Collected data
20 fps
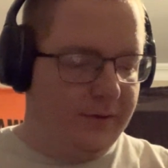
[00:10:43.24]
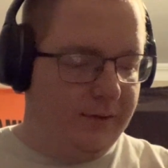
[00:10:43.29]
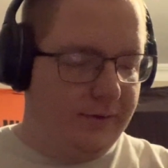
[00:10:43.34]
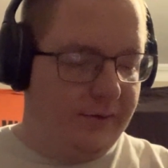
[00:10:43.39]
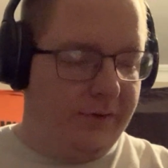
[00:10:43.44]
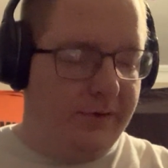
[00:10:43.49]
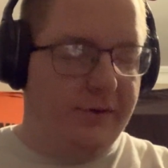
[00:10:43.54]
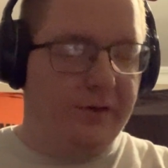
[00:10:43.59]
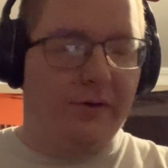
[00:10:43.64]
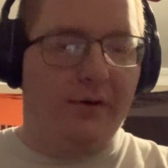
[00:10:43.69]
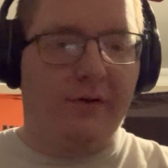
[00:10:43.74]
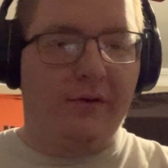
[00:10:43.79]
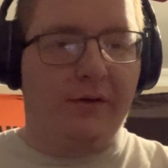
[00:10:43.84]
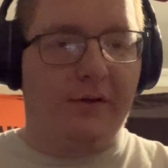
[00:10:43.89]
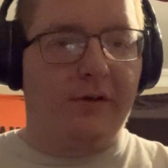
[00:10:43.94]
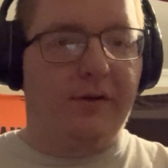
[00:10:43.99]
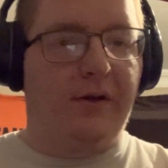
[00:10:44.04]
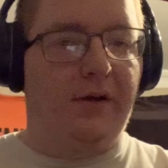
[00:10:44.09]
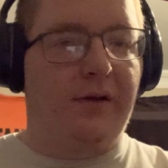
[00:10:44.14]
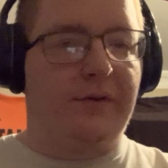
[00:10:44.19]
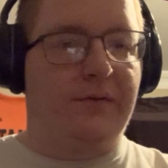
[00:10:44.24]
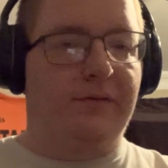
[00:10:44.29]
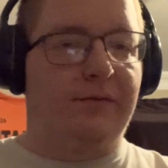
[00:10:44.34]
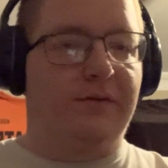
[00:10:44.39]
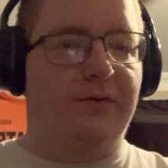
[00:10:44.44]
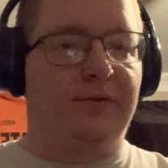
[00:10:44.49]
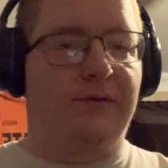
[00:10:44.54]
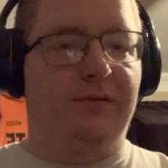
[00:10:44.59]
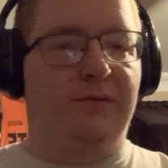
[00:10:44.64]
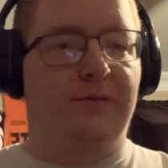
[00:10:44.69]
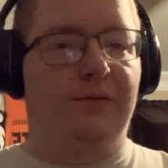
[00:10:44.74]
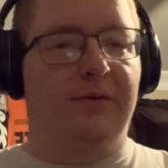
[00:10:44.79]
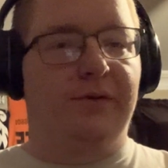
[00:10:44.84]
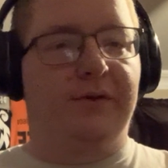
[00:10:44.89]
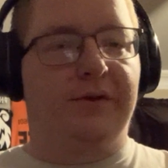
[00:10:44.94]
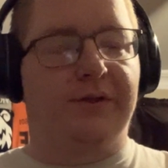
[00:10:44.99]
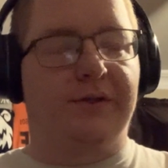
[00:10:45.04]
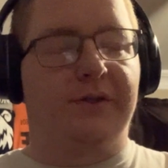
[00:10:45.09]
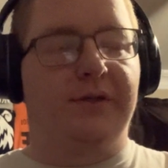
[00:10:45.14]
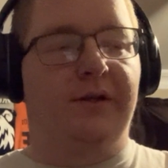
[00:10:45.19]
the cloth for
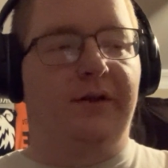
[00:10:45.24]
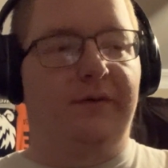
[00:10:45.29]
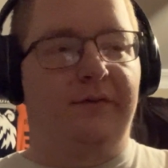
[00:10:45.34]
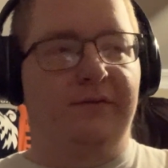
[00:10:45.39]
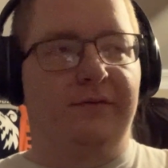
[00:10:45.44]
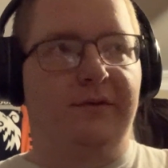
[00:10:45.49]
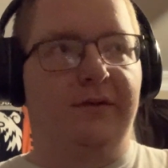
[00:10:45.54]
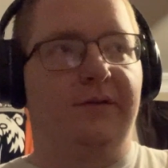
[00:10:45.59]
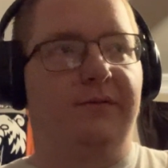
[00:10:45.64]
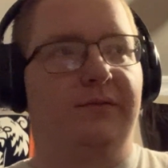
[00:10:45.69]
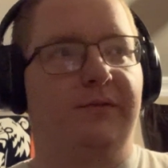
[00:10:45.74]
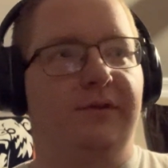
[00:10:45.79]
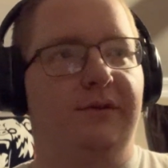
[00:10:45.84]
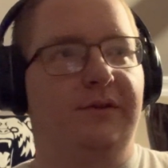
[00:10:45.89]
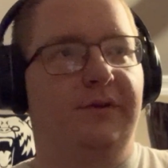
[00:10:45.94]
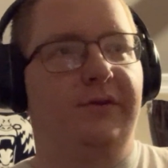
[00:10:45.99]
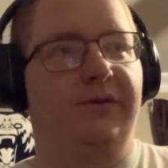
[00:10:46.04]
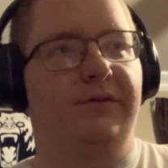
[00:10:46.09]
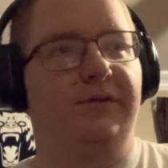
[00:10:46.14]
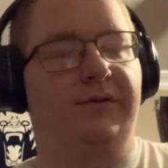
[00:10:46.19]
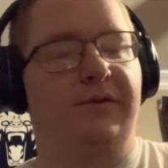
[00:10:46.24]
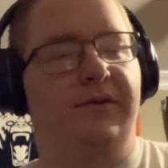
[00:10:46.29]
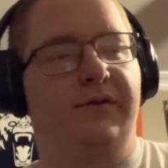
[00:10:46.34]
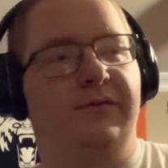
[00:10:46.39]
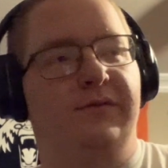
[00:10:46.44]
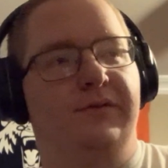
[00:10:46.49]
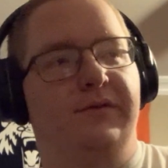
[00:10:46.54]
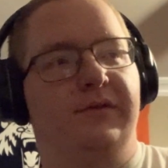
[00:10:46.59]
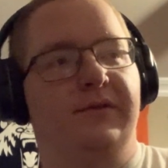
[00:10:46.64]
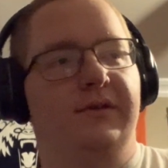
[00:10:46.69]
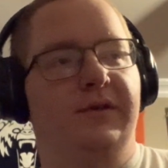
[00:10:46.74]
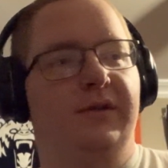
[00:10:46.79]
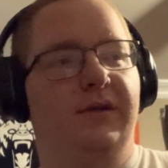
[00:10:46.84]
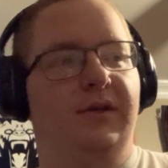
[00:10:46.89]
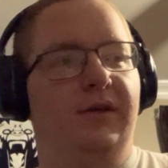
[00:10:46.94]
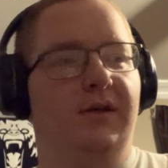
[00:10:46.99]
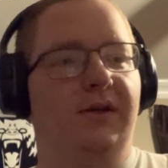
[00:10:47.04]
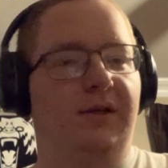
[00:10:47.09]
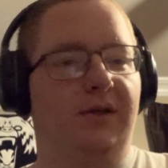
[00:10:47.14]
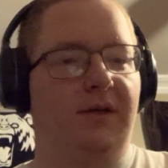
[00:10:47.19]
winter gloves, I wouldn't use those.
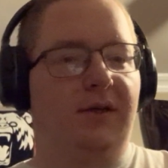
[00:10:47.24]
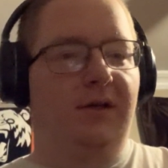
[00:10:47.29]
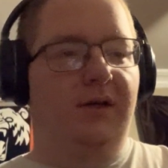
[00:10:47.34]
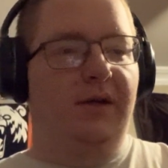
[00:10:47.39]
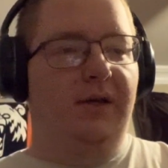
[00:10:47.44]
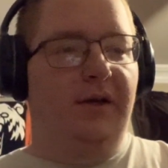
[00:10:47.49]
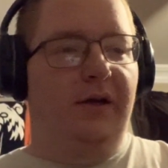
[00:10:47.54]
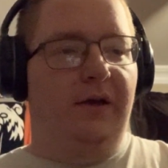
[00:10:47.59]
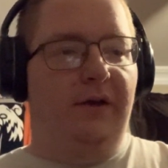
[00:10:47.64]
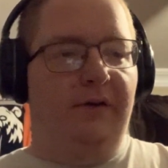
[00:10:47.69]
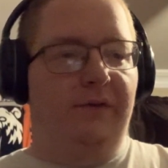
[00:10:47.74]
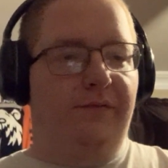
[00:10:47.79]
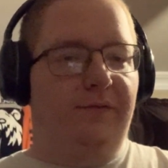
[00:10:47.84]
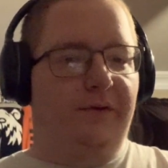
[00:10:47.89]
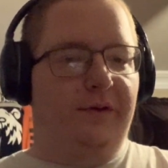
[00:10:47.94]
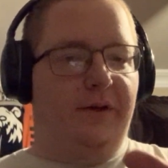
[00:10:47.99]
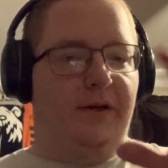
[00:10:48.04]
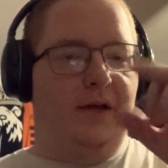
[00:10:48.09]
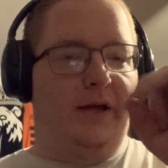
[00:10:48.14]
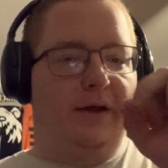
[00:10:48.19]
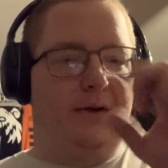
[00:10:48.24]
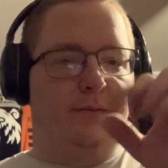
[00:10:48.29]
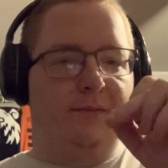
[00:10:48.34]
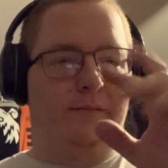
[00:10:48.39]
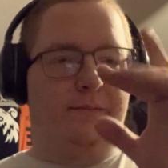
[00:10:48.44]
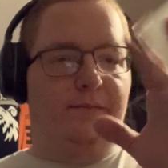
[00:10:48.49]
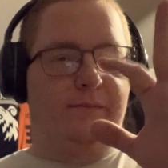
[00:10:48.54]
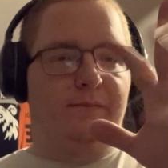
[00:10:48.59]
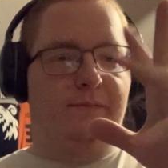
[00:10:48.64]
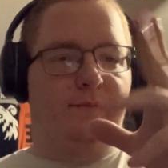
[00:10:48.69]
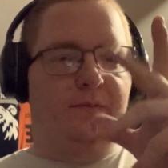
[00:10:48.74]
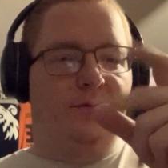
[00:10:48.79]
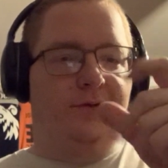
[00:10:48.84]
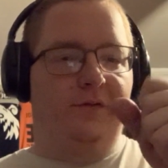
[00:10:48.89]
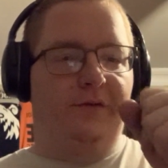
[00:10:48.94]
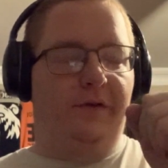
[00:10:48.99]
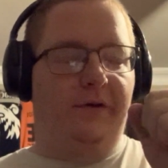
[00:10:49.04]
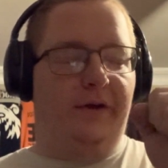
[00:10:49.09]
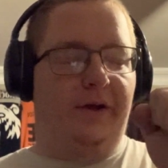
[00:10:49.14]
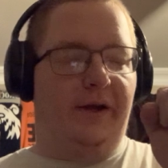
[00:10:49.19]
If you can't move
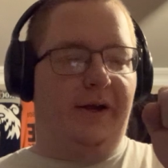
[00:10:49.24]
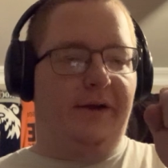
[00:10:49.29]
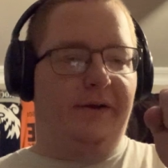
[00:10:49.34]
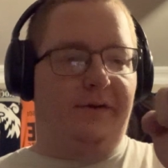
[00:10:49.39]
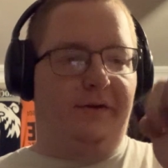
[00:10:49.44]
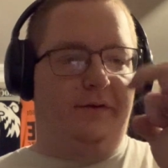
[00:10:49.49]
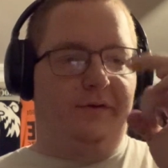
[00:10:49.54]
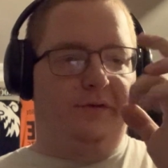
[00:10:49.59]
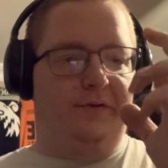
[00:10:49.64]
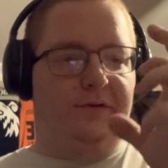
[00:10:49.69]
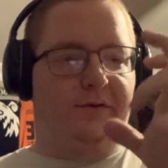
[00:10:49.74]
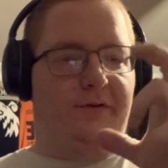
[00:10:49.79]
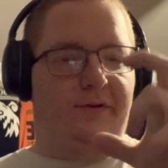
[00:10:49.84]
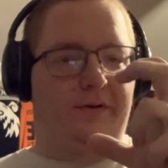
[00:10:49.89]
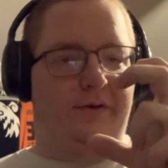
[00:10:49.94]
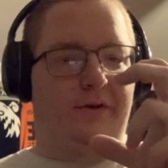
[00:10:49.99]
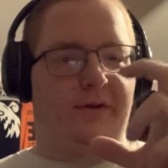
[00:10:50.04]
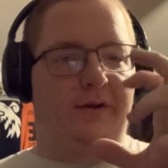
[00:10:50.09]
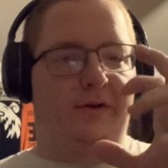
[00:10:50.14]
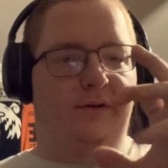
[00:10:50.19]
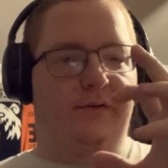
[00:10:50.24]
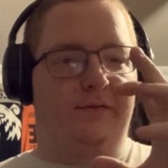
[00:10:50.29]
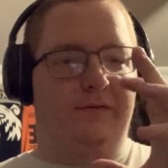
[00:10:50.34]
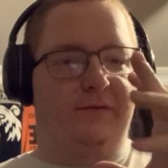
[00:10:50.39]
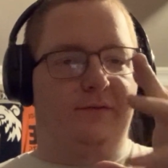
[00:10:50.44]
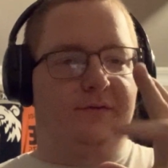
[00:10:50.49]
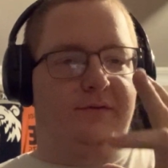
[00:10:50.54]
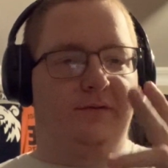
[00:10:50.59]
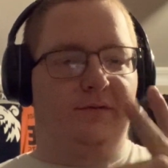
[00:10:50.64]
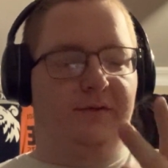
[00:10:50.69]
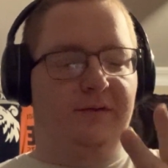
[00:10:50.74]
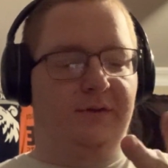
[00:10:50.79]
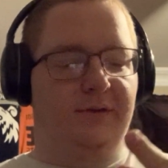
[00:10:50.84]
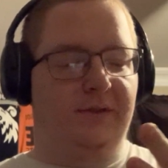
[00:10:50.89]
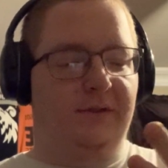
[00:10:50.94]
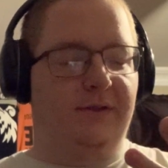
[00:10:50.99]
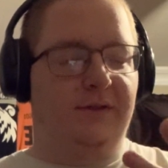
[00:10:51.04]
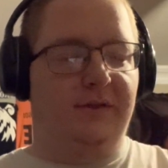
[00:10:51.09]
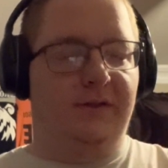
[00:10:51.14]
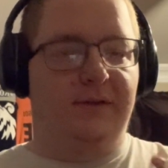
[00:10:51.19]
your hand in your glove,
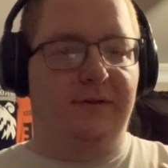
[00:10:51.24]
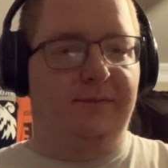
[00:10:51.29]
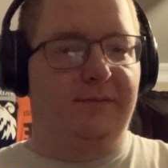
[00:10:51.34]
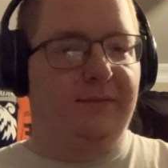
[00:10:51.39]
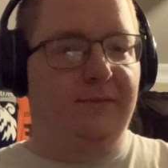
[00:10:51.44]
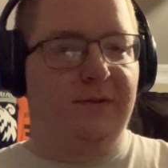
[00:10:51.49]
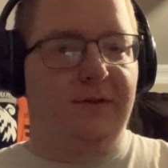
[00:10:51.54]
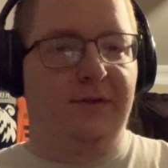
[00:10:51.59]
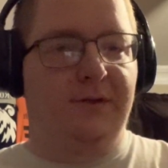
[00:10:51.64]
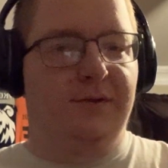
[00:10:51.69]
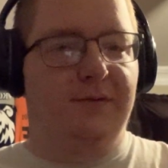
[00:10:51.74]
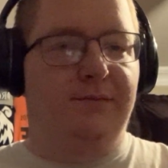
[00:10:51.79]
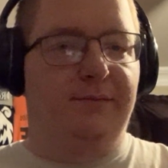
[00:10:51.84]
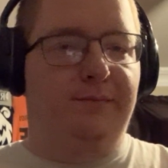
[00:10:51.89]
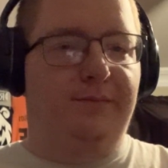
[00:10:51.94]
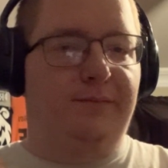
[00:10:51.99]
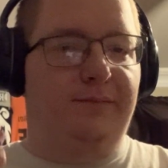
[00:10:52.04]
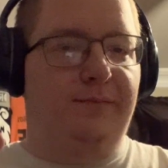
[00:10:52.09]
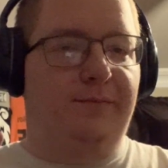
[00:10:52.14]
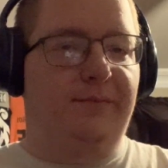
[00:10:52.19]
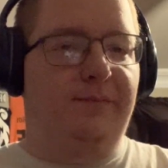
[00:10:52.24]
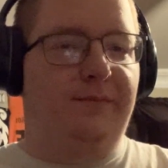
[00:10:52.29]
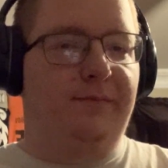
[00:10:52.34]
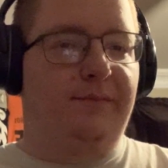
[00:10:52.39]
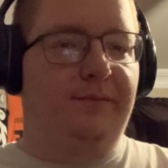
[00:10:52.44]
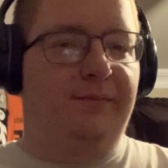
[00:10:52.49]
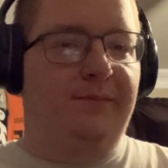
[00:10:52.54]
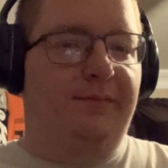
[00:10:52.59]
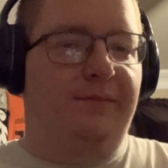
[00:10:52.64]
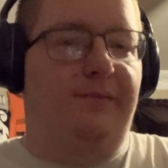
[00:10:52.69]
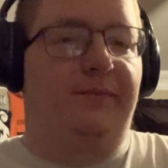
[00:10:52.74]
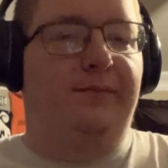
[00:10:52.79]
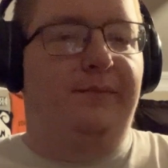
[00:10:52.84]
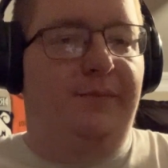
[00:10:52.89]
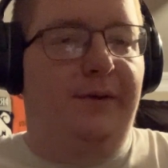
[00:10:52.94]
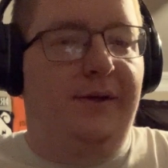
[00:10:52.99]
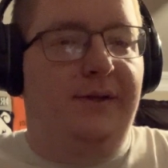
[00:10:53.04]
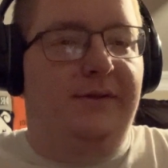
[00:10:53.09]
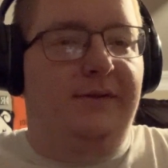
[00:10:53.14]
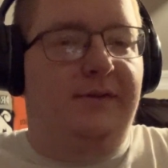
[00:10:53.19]
you're
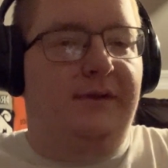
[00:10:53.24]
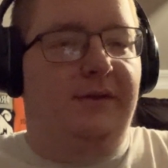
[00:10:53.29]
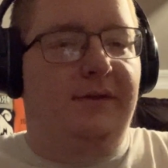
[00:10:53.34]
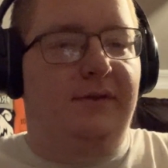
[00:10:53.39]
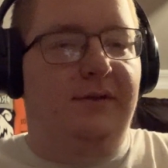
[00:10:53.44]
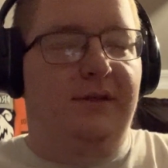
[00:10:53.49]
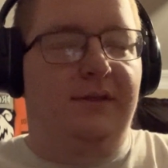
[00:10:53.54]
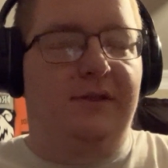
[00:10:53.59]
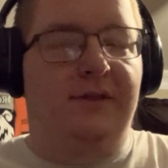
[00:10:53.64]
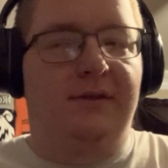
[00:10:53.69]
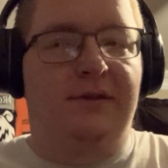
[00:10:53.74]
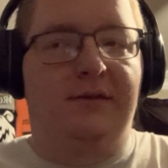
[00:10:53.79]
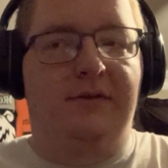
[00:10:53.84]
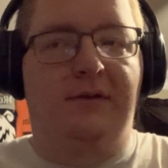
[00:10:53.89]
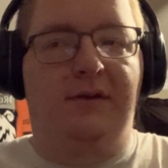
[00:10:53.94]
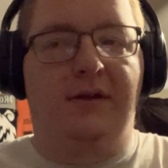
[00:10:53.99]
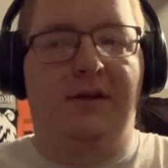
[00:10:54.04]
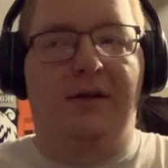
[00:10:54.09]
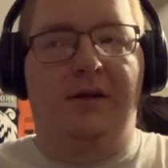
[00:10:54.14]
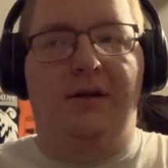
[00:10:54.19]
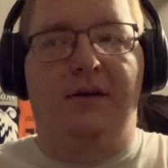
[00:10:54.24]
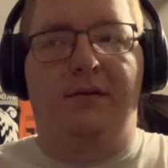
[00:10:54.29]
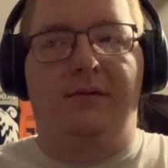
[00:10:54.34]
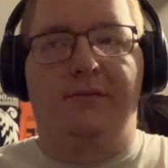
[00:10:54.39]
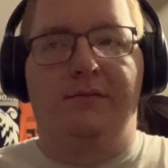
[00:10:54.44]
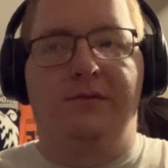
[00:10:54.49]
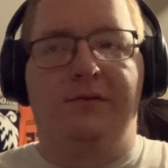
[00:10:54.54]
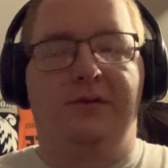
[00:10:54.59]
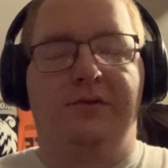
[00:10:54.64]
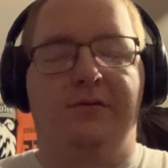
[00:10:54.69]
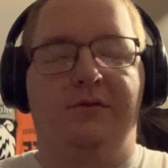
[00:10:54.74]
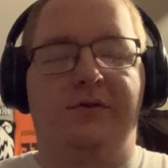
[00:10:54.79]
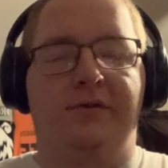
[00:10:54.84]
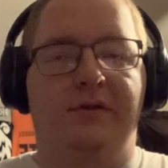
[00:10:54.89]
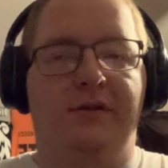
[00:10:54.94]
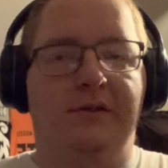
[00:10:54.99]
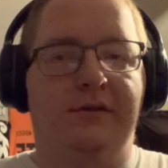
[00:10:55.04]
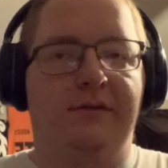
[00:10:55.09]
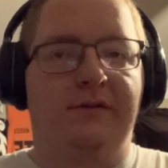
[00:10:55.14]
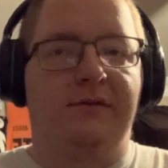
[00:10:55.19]
basically
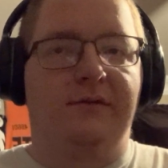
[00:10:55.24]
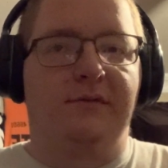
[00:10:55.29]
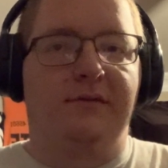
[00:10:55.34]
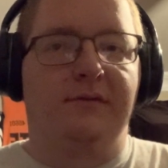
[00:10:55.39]
useless.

What you are asked to do
Copy nothing but the lines above that run from the one with "[00:10:49.54]" to the one with "[00:10:50.74]", ends included; pictures stay out.

Solution to this problem
[00:10:49.54]
[00:10:49.59]
[00:10:49.64]
[00:10:49.69]
[00:10:49.74]
[00:10:49.79]
[00:10:49.84]
[00:10:49.89]
[00:10:49.94]
[00:10:49.99]
[00:10:50.04]
[00:10:50.09]
[00:10:50.14]
[00:10:50.19]
[00:10:50.24]
[00:10:50.29]
[00:10:50.34]
[00:10:50.39]
[00:10:50.44]
[00:10:50.49]
[00:10:50.54]
[00:10:50.59]
[00:10:50.64]
[00:10:50.69]
[00:10:50.74]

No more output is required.